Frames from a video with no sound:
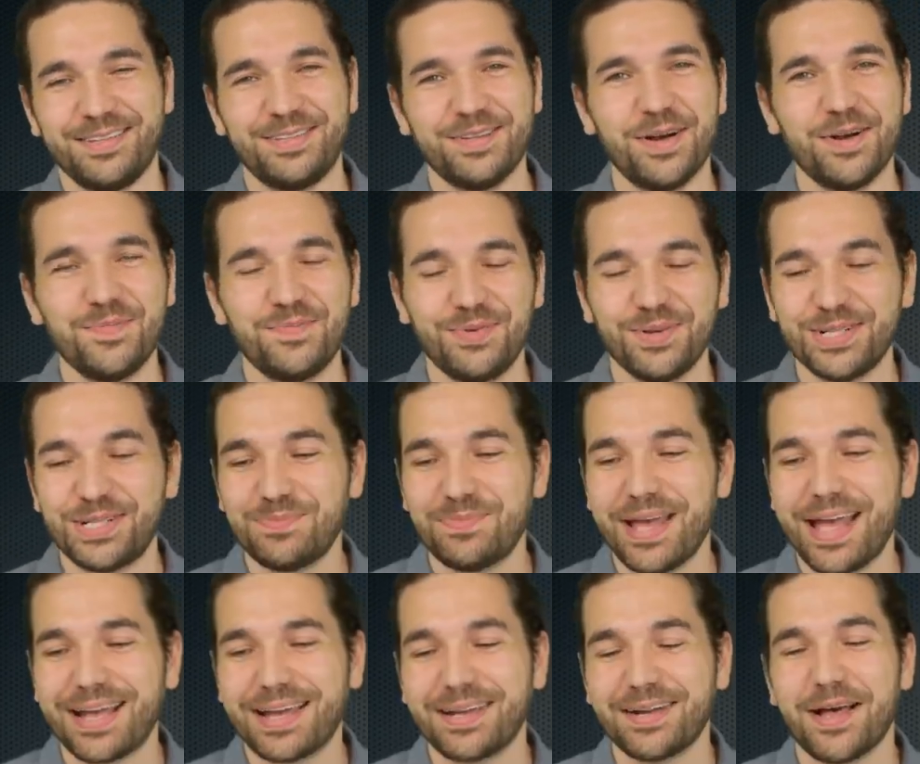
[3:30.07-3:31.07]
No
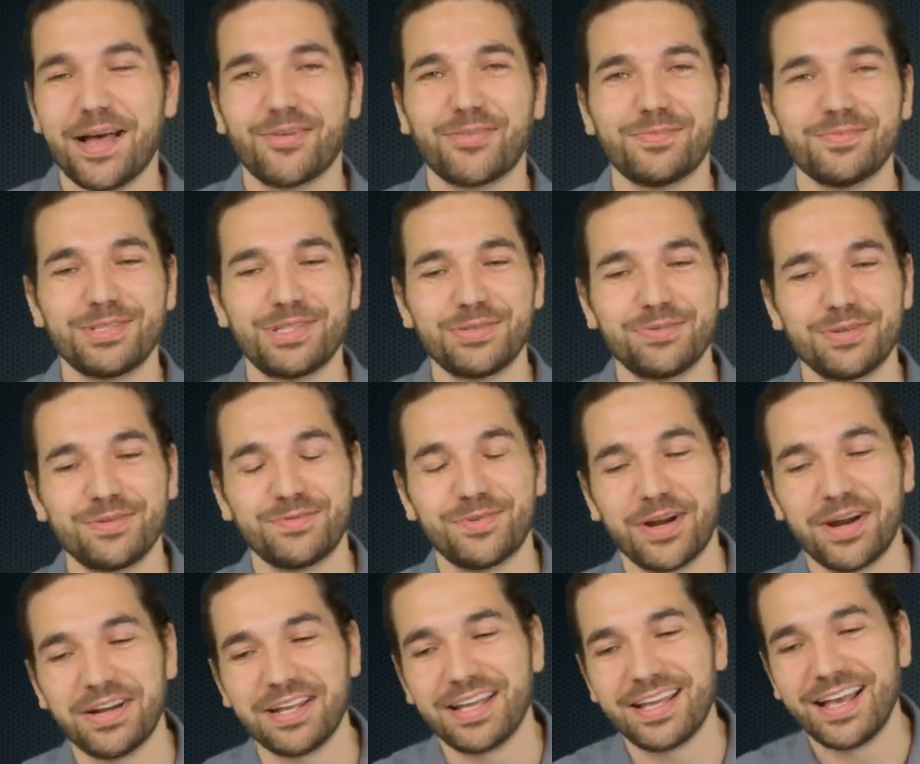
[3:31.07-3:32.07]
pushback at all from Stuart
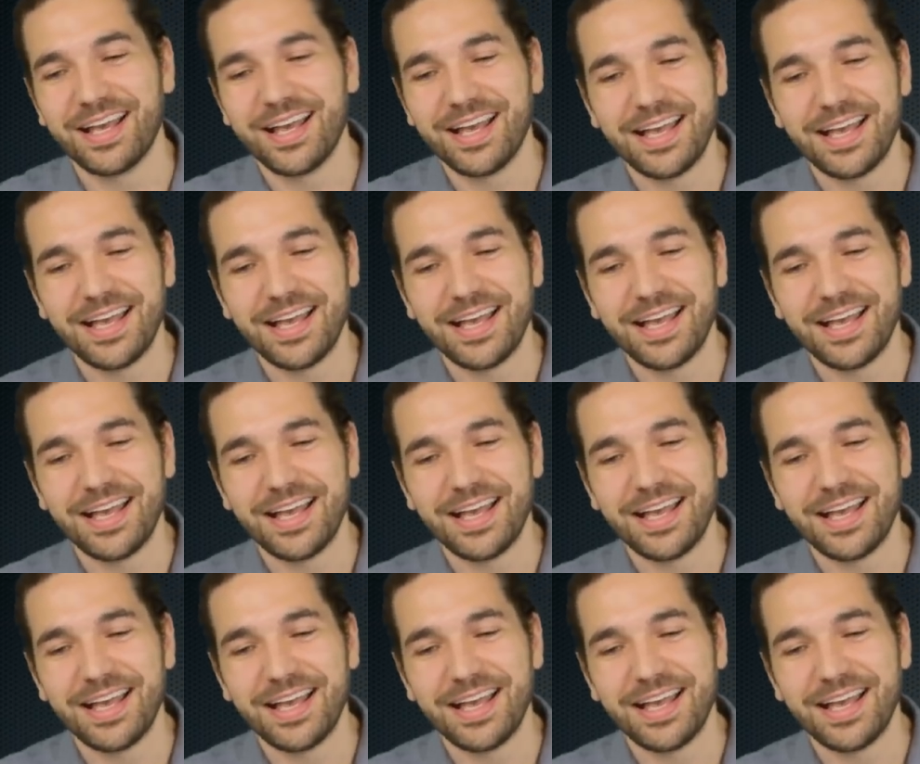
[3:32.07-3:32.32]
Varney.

_____

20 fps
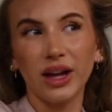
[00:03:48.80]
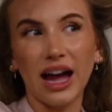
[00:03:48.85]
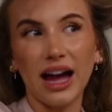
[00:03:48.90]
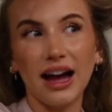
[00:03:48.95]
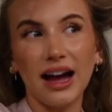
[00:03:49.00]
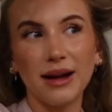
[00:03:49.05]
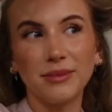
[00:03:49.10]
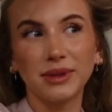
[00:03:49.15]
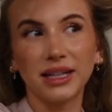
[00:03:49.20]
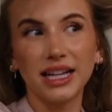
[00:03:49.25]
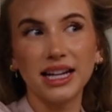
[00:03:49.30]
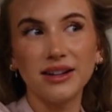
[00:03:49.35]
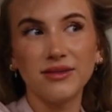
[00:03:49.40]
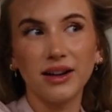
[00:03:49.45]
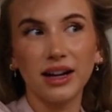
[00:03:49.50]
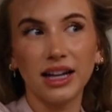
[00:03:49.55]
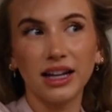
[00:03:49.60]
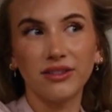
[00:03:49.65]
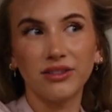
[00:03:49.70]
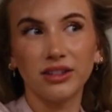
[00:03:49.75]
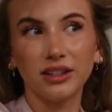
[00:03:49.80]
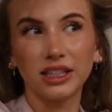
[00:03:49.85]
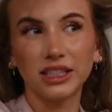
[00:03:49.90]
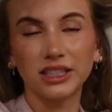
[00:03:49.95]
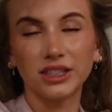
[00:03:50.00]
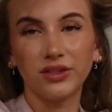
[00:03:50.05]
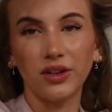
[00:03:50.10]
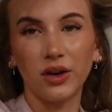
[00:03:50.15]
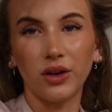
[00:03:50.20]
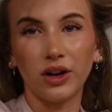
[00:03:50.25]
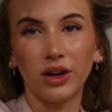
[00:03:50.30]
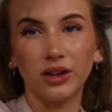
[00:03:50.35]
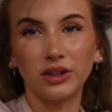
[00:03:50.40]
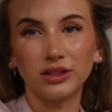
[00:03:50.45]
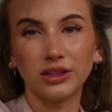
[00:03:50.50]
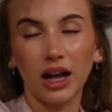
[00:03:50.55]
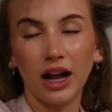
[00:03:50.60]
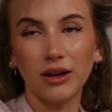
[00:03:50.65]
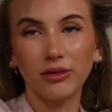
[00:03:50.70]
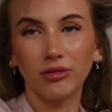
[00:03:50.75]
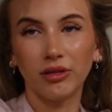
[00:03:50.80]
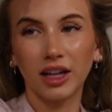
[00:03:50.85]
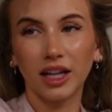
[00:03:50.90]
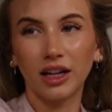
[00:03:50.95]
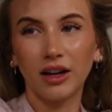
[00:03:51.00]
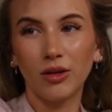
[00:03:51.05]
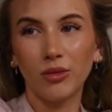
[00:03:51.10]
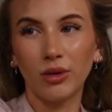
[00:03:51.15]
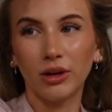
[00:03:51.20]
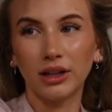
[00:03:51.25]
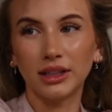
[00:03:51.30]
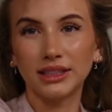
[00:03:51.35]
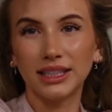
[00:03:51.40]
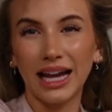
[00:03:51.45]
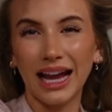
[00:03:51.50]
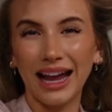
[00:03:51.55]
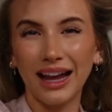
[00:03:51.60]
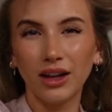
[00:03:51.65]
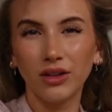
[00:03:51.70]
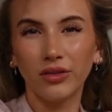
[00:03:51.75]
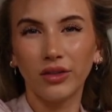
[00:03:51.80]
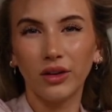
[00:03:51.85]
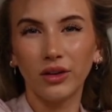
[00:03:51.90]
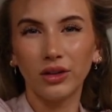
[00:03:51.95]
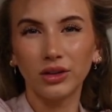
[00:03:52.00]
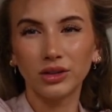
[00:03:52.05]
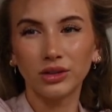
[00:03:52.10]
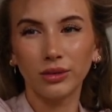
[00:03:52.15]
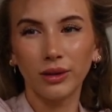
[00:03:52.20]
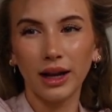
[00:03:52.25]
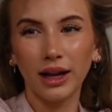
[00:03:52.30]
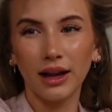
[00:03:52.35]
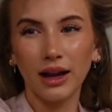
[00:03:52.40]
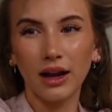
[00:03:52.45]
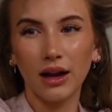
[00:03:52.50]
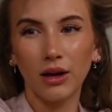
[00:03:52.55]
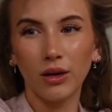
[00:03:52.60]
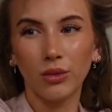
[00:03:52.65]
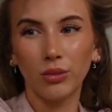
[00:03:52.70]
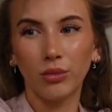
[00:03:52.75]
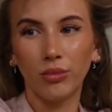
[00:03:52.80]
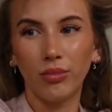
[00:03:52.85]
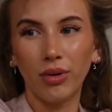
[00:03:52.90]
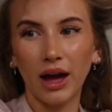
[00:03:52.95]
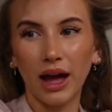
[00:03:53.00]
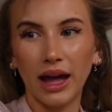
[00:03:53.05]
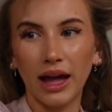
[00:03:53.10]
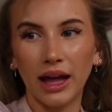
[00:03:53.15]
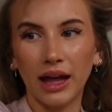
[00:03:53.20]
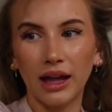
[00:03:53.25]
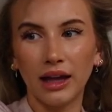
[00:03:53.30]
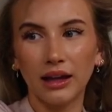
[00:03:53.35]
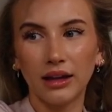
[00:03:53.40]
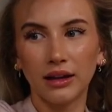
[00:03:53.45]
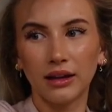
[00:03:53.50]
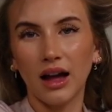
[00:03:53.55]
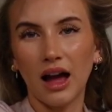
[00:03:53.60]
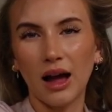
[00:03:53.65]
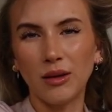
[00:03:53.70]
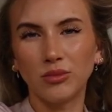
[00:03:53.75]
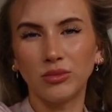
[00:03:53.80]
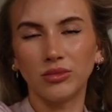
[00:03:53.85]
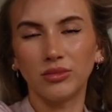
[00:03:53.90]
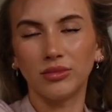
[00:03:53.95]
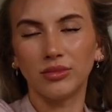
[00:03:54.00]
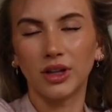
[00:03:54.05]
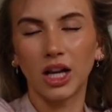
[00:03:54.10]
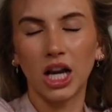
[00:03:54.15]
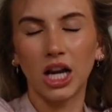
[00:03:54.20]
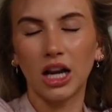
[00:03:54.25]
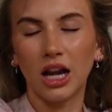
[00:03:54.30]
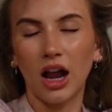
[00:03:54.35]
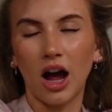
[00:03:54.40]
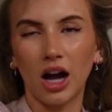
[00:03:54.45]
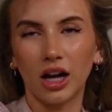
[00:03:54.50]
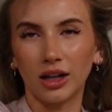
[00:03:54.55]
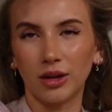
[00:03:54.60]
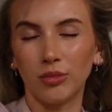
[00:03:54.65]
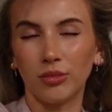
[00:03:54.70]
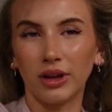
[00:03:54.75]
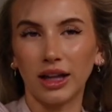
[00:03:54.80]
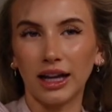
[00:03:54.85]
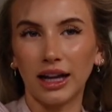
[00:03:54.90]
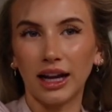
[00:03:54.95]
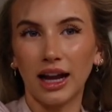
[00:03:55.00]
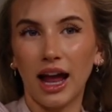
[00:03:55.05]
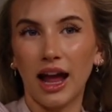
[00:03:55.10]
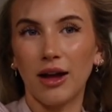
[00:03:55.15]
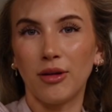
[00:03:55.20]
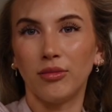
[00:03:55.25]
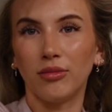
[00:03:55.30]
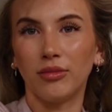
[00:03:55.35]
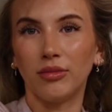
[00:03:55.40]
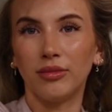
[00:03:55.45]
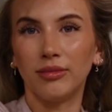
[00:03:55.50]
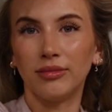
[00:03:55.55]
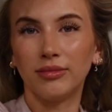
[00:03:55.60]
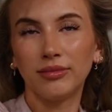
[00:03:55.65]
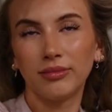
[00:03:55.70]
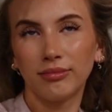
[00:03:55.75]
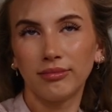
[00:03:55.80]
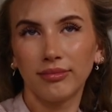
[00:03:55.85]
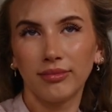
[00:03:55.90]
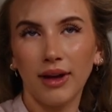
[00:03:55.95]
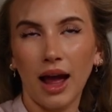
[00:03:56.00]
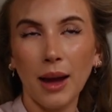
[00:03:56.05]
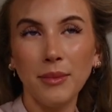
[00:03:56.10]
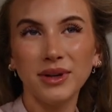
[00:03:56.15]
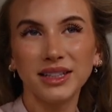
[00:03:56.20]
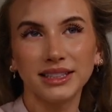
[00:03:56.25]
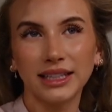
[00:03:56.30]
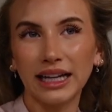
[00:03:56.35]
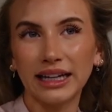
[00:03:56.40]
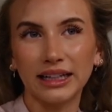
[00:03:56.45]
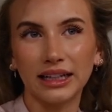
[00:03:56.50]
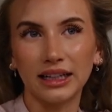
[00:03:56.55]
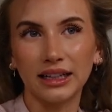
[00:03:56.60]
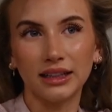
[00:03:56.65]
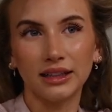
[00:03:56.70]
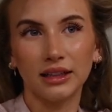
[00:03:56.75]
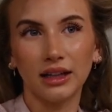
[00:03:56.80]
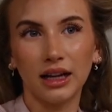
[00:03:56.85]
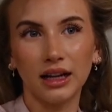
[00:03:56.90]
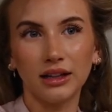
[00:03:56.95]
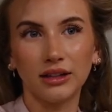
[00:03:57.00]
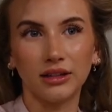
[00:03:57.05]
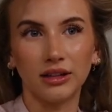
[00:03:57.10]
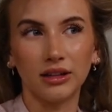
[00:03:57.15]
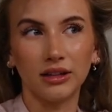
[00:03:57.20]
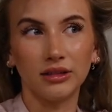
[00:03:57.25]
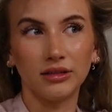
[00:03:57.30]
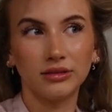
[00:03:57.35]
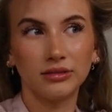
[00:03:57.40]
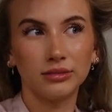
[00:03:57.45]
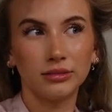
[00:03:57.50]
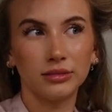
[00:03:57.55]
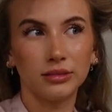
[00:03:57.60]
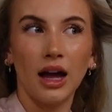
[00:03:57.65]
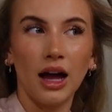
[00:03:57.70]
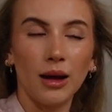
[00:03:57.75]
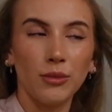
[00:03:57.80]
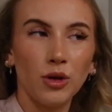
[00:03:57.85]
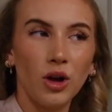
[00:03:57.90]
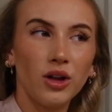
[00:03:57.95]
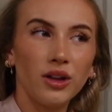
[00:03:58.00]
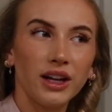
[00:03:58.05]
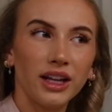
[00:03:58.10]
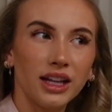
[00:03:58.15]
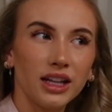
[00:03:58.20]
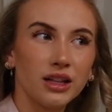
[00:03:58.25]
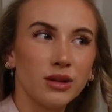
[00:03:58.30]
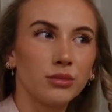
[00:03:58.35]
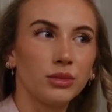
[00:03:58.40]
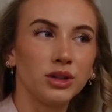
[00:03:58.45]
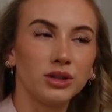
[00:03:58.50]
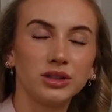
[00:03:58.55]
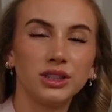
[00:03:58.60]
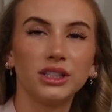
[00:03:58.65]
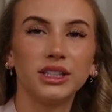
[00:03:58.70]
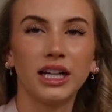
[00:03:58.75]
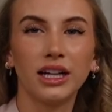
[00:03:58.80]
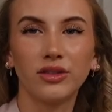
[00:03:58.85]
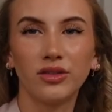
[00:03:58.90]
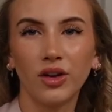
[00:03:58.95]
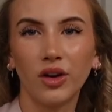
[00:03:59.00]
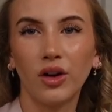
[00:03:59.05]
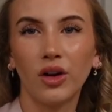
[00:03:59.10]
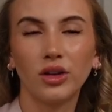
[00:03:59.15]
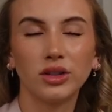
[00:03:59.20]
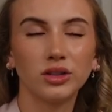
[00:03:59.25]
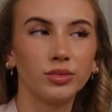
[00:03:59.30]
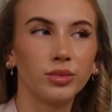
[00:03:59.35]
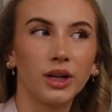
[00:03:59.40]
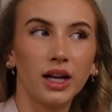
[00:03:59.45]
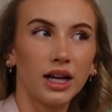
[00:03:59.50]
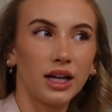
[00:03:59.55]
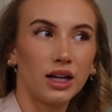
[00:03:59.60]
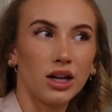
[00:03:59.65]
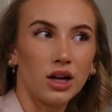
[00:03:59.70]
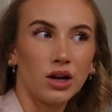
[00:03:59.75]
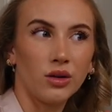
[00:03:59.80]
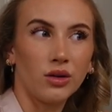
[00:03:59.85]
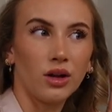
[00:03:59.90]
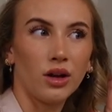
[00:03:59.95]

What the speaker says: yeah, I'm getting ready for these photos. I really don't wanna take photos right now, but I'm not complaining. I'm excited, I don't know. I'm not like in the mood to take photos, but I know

_____

§ Task directions
Starting at the line containing "[00:03:54.90]" and stopping at the line containing "[00:03:56.60]", output each line exactly as it appears above. Leave out the pictures.

§ Output of the exercise
[00:03:54.90]
[00:03:54.95]
[00:03:55.00]
[00:03:55.05]
[00:03:55.10]
[00:03:55.15]
[00:03:55.20]
[00:03:55.25]
[00:03:55.30]
[00:03:55.35]
[00:03:55.40]
[00:03:55.45]
[00:03:55.50]
[00:03:55.55]
[00:03:55.60]
[00:03:55.65]
[00:03:55.70]
[00:03:55.75]
[00:03:55.80]
[00:03:55.85]
[00:03:55.90]
[00:03:55.95]
[00:03:56.00]
[00:03:56.05]
[00:03:56.10]
[00:03:56.15]
[00:03:56.20]
[00:03:56.25]
[00:03:56.30]
[00:03:56.35]
[00:03:56.40]
[00:03:56.45]
[00:03:56.50]
[00:03:56.55]
[00:03:56.60]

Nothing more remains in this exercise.